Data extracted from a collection
☆ ☆ ☆ ☆ ☆ ☆ ☆

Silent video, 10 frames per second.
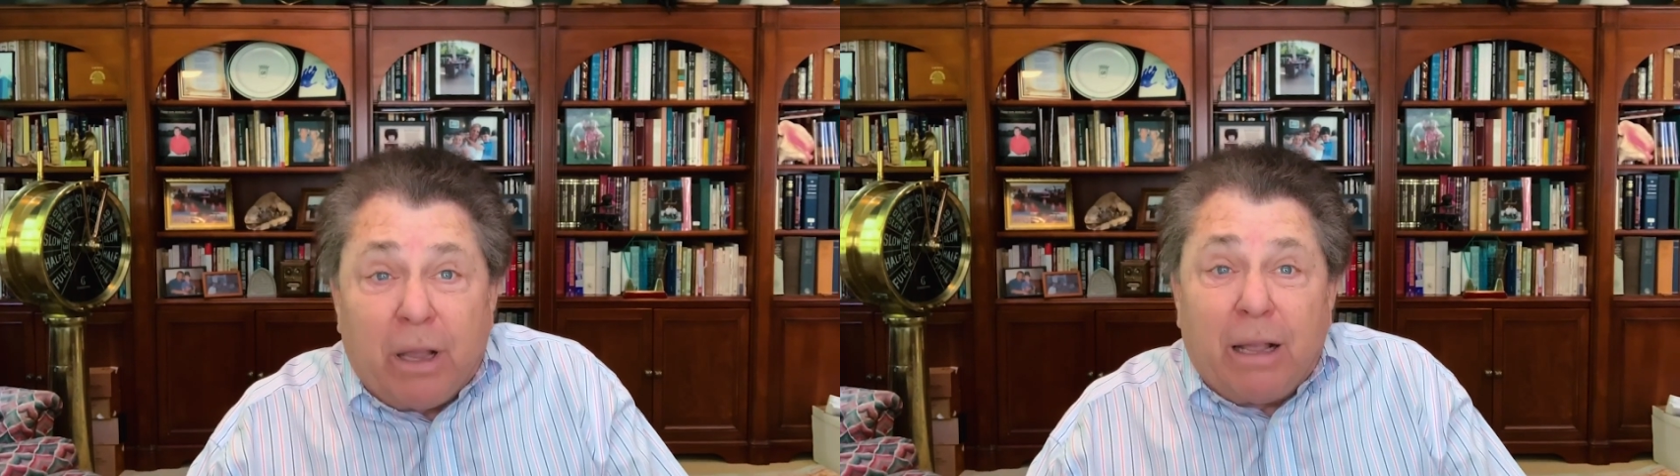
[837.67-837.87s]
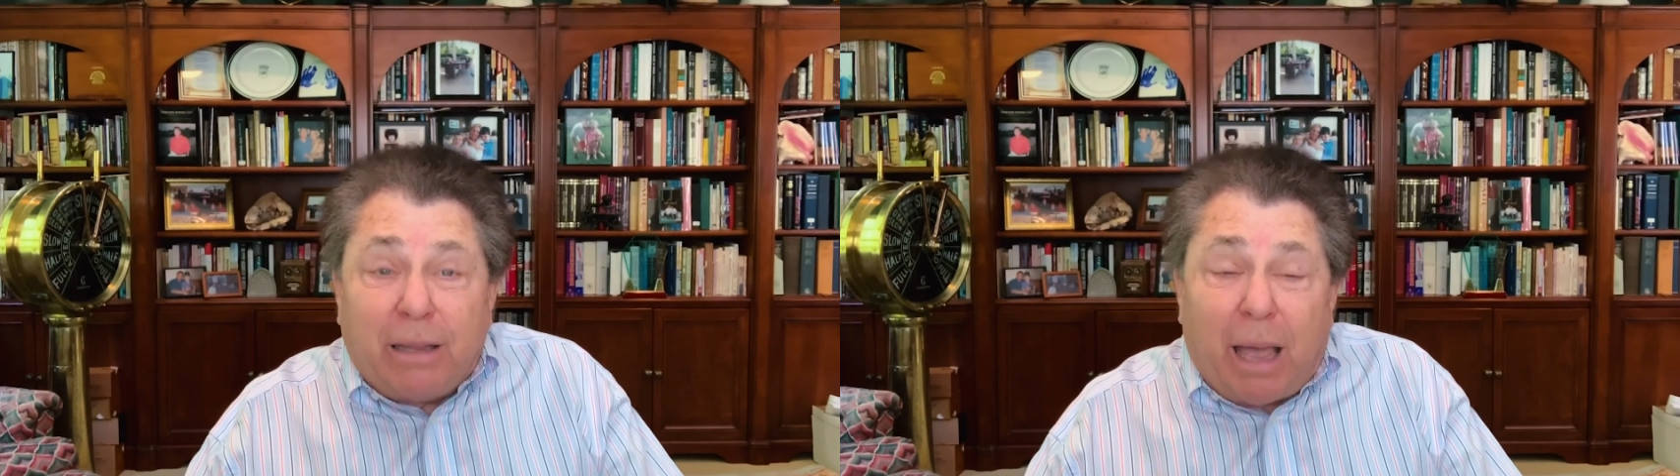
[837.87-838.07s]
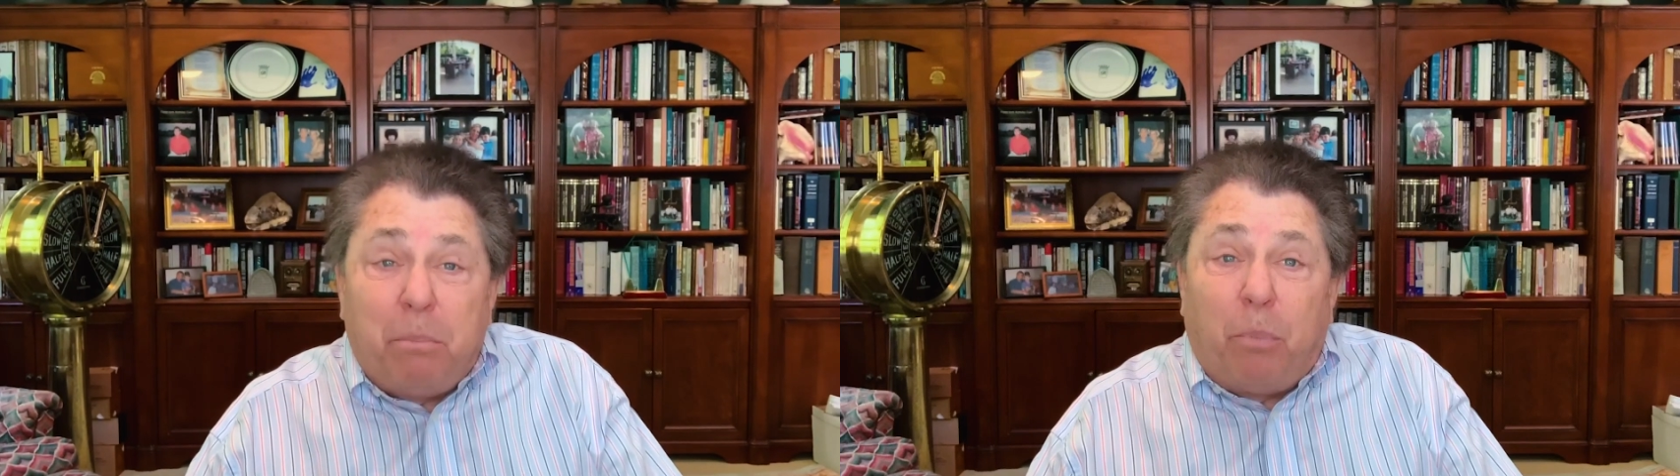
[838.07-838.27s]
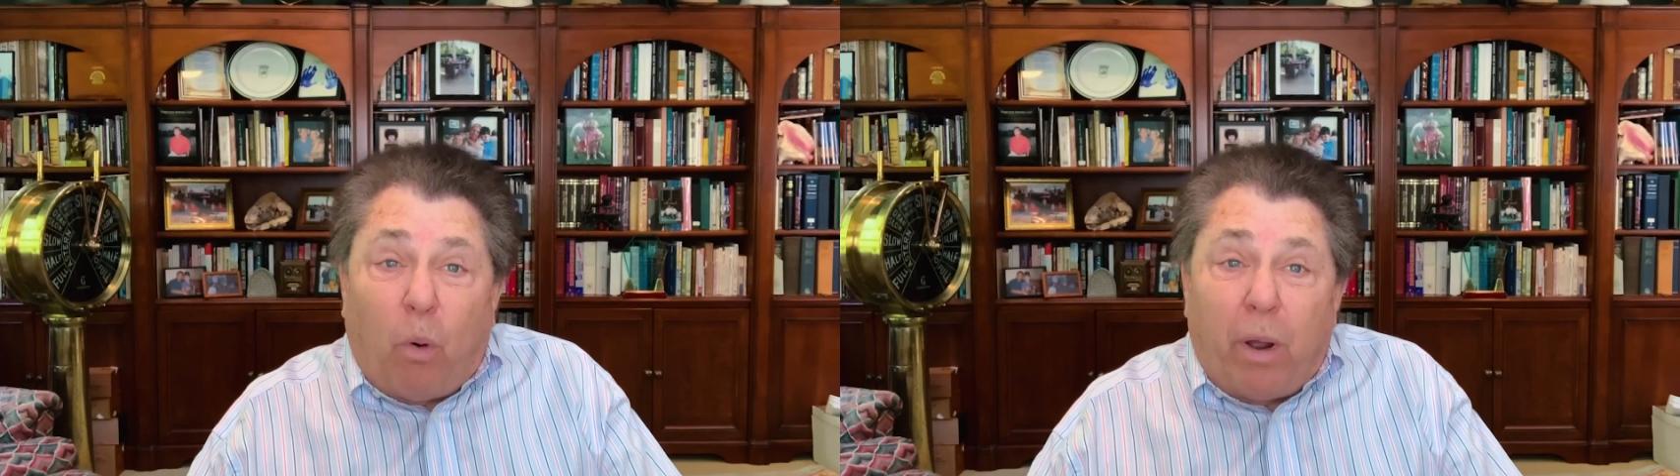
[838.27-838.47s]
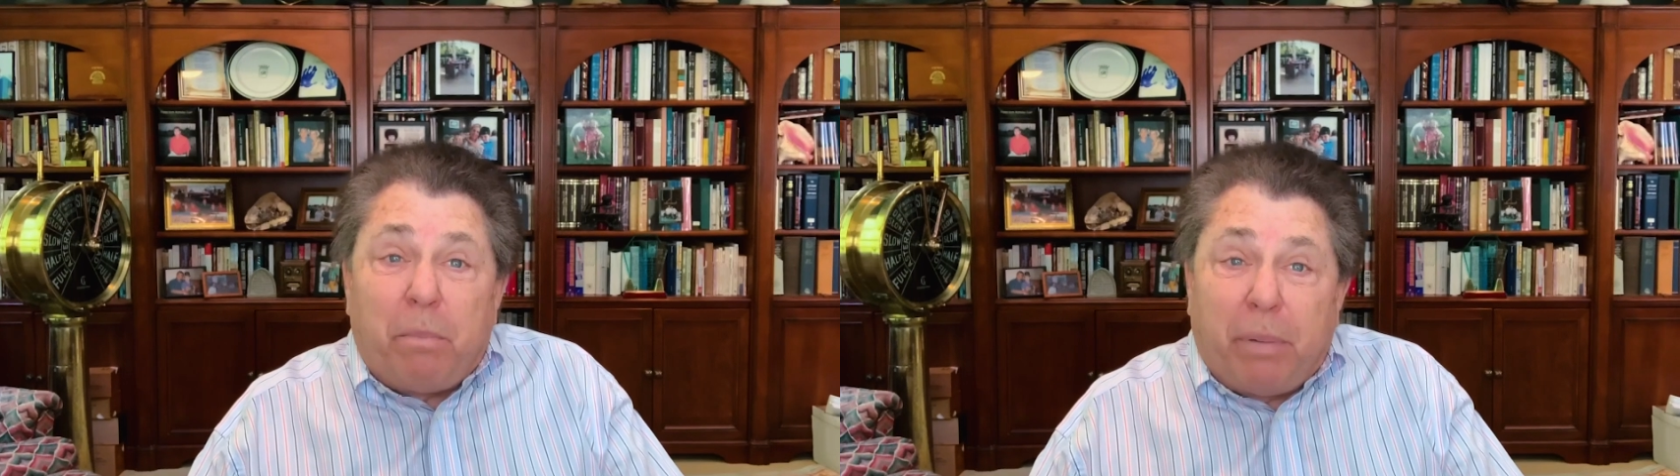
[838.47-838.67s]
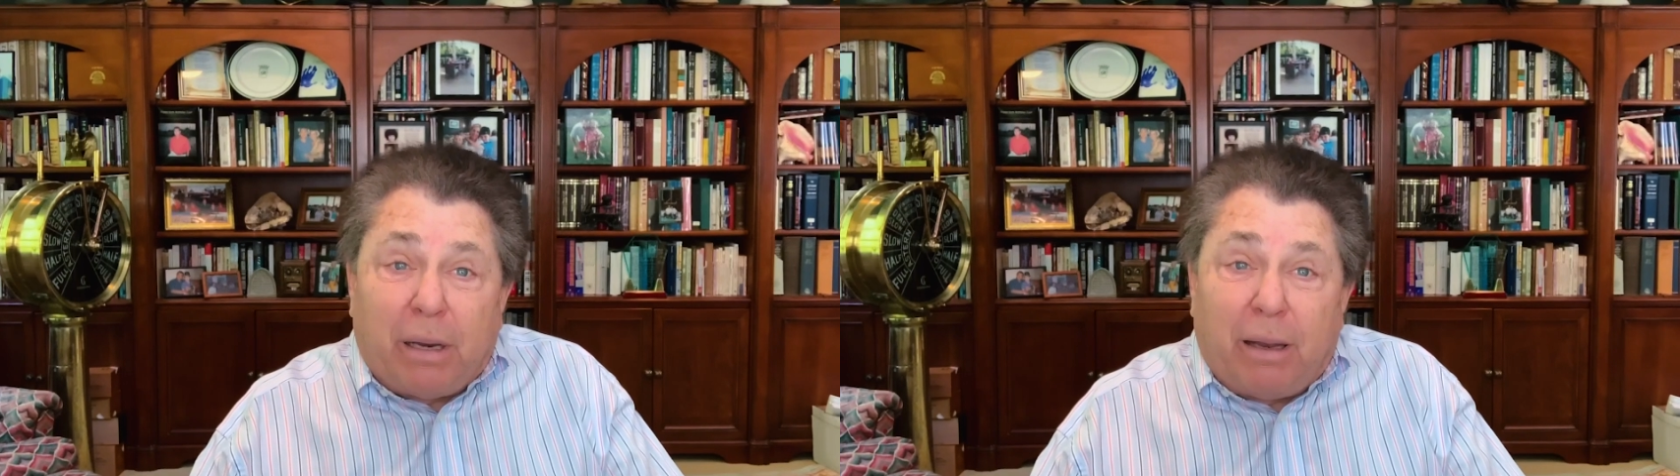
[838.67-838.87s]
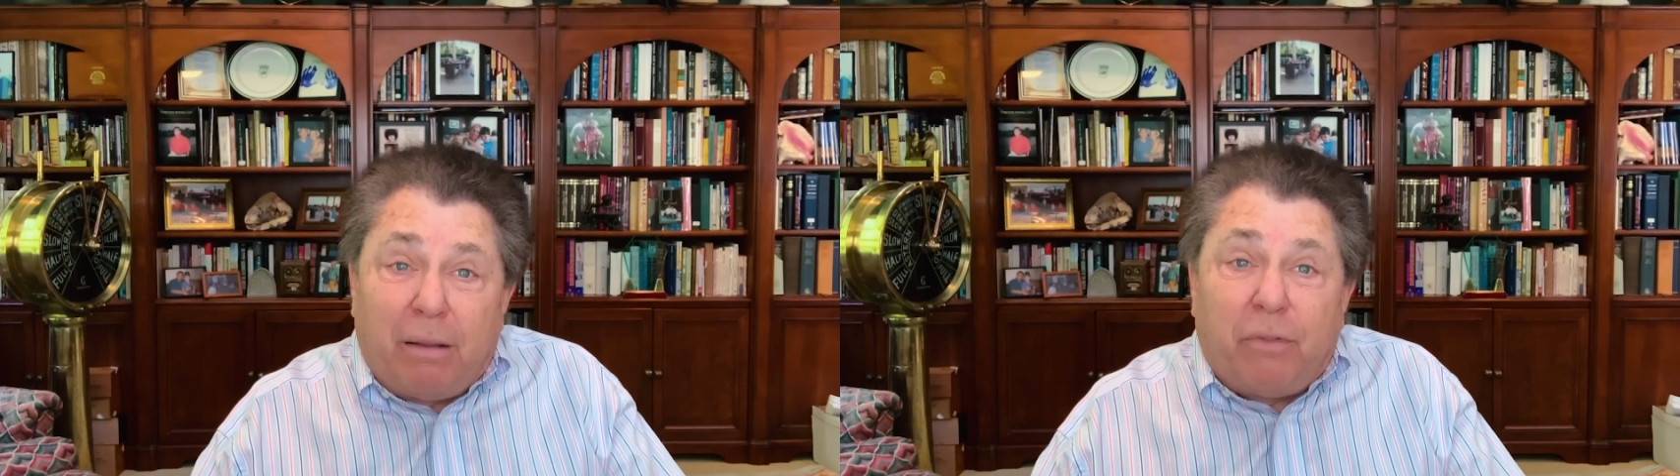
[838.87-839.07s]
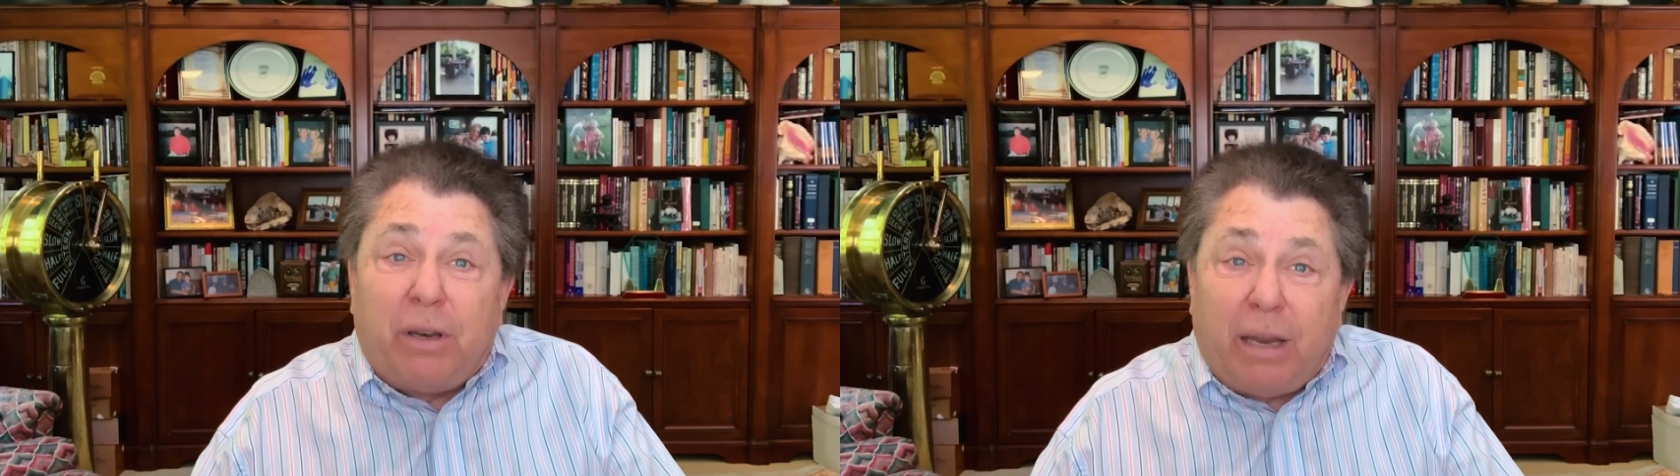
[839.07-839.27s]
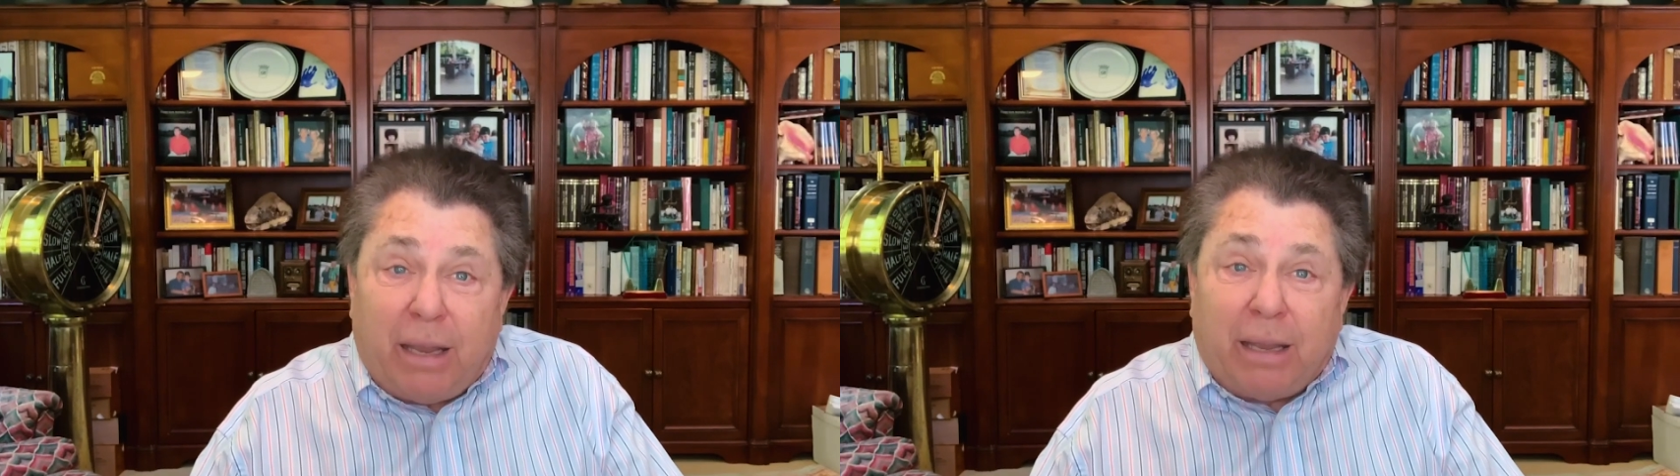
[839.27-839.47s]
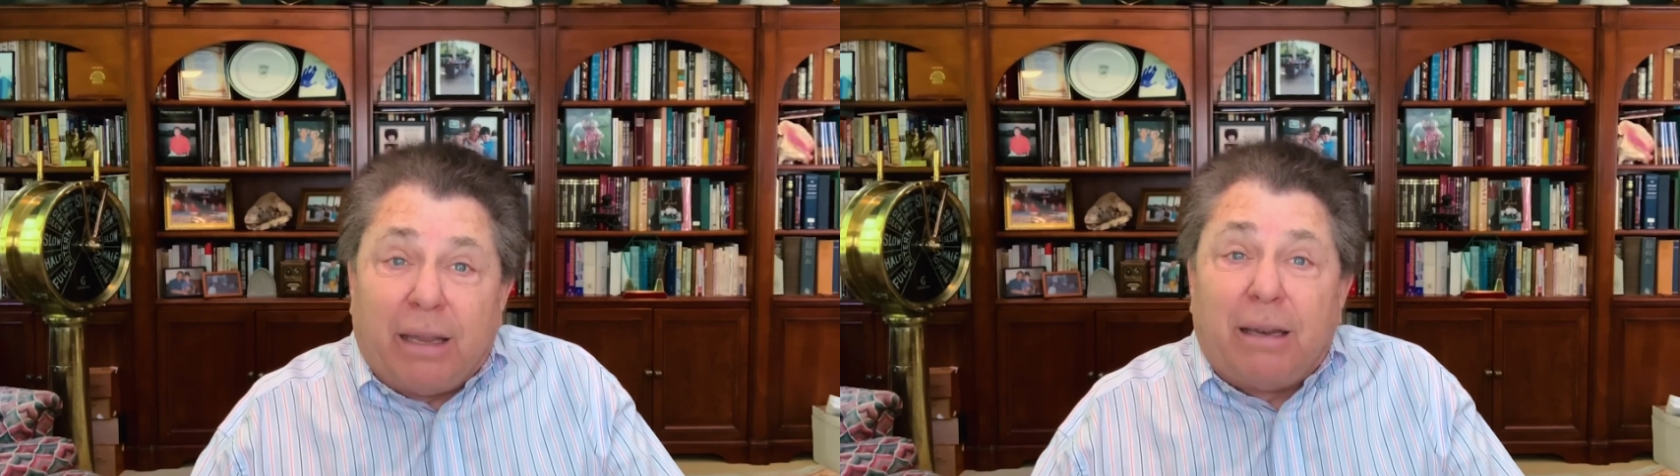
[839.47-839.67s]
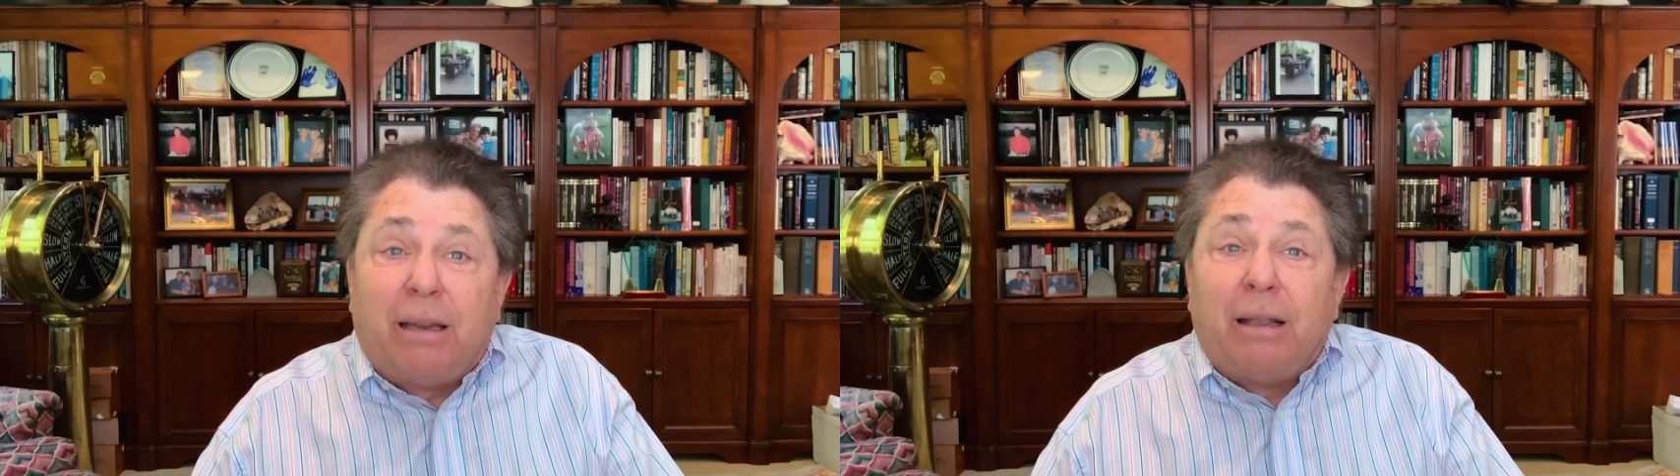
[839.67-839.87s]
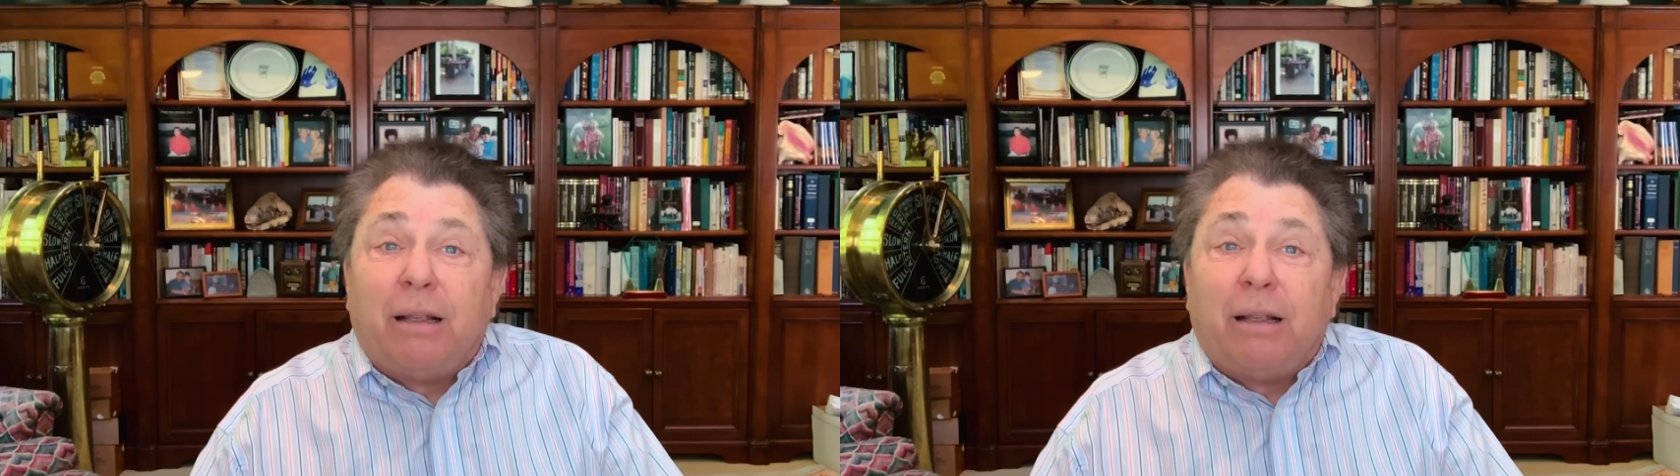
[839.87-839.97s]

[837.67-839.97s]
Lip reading: That boy had been living in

☆ ☆ ☆ ☆ ☆ ☆ ☆

**Problem to solve:** The records must be copied with no word altered, and without their pictures.

**Your response:**
Silent video, 10 frames per second.
[837.67-837.87s]
[837.87-838.07s]
[838.07-838.27s]
[838.27-838.47s]
[838.47-838.67s]
[838.67-838.87s]
[838.87-839.07s]
[839.07-839.27s]
[839.27-839.47s]
[839.47-839.67s]
[839.67-839.87s]
[839.87-839.97s]

[837.67-839.97s]
Lip reading: That boy had been living in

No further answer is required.